Heatmap of SF Parking Availability
The quest for finding parking in a busy city has never been harder. Do you drive around hoping to find an open spot, or do you finesse your way into a spot and hope you don't get towed? Our team wanted an Airbnb style service for street parking to alleviate the woes of the common driver, and thus InDemandParking was born. We developed InDemandParking to connect people looking for parking spots with people that are about to leave their spot, streamlining the search for parking and giving users more time for that concert or fancy dinner that they planned out.
What it does
Users looking to make a few quick bucks that are about to leave their parking spot can list their spot on the app. Users looking for parking at a specific time mark their destination on a map, pulling up a list of spots posted by others. For a small fee determined by us using a dynamic-pricing model, they can reserve the spot, and a percentage of the fee will go towards the owner that posted the parking spot. With this setup, people save time looking for parking for a small fee, while other users about to leave their parking spots can earn a few bucks at no extra cost to their schedule. In addition to reservations, data collected in the form of search queries and spot listings from users is used to calculate "hotzones" of parking, where there are likely to be lots of available parking. People that don't want to pay to reserve a spot can use these recommendations to drive towards a general area to find parking. Looking for parking has never been easier.
In addition, we have also integrated the Ford API provided to seamlessly transition the app from your phone to the comfort of your Ford personal vehicle.
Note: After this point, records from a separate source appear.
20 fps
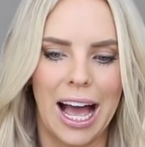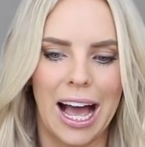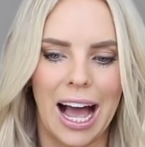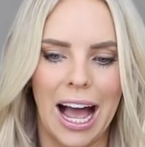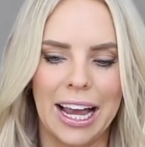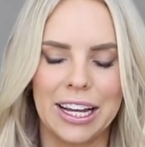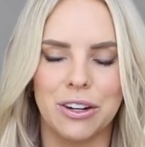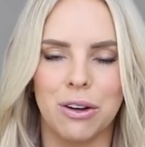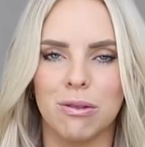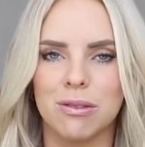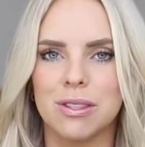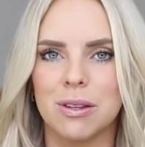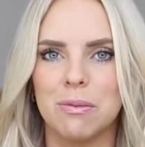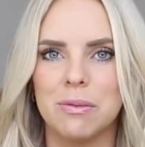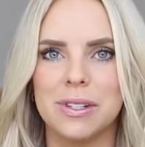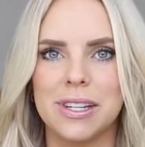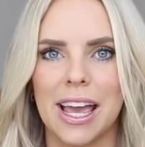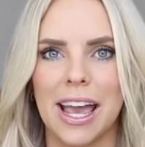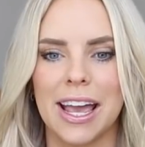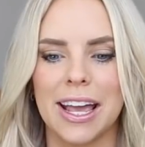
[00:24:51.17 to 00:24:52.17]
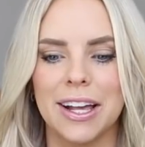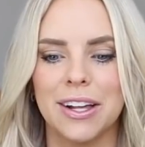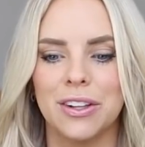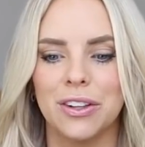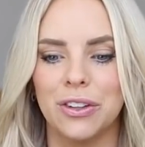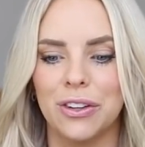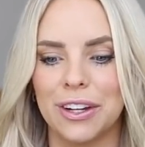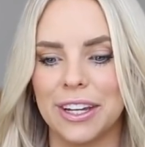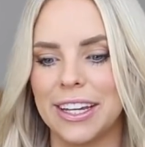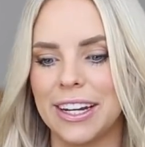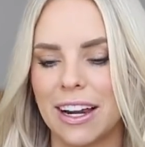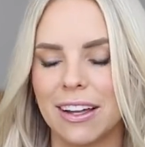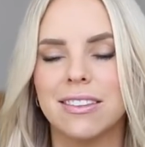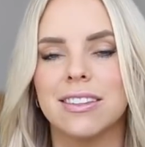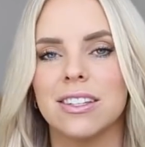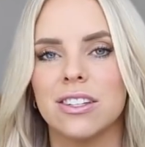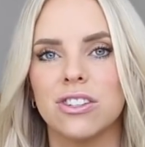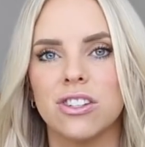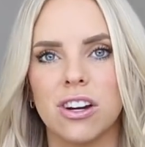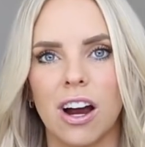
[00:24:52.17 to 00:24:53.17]
I know someday looking at
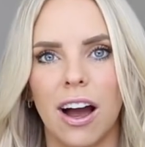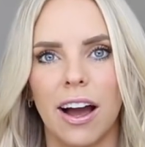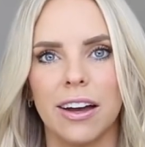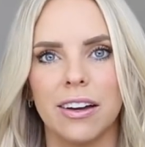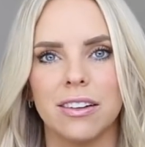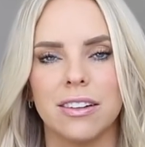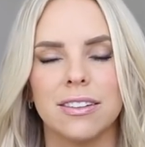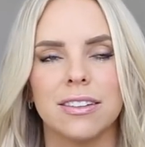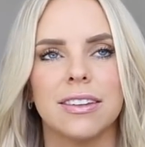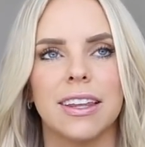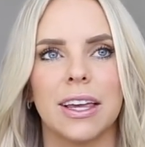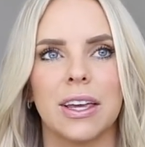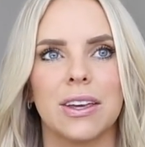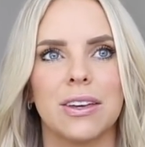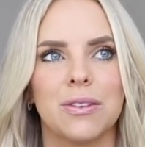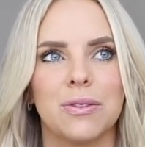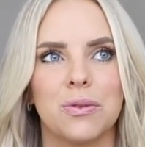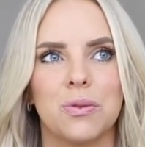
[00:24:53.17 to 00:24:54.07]
this child, like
Amazing :o
How we built it
The majority of the backend work consisted of creating a database for users and parking spot listings, determining clusters for available parking spaces, and handling requests from users. We used Java due to its scalability. For data analysis, we used Python and Flask to connect to our machine learning microservice. We also used Spring cuz its kinda nice. Due to the scarcity of pretty languages, we had no choice but to stick with React for our front end work.
Challenges we ran into
React would not cooperate. ML libraries were hard to pick up.
Accomplishments that we're proud of
Being able to build such a comprehensive project in the small timeframe that we were given has left us all with a huge sense of fulfillment. We hope that the app is able to impact the lives of many, whether it be saving them precious time or bringing them a few dollars closer to the three comma club.
What we learned
Frontend is a pain haha...
What's next for InDemandParking
Emerging global markets, generalization for other services such as restaurant reservation or cafe seats, and a move away from React. Also Docusign API integration for that $1000 cash consideration.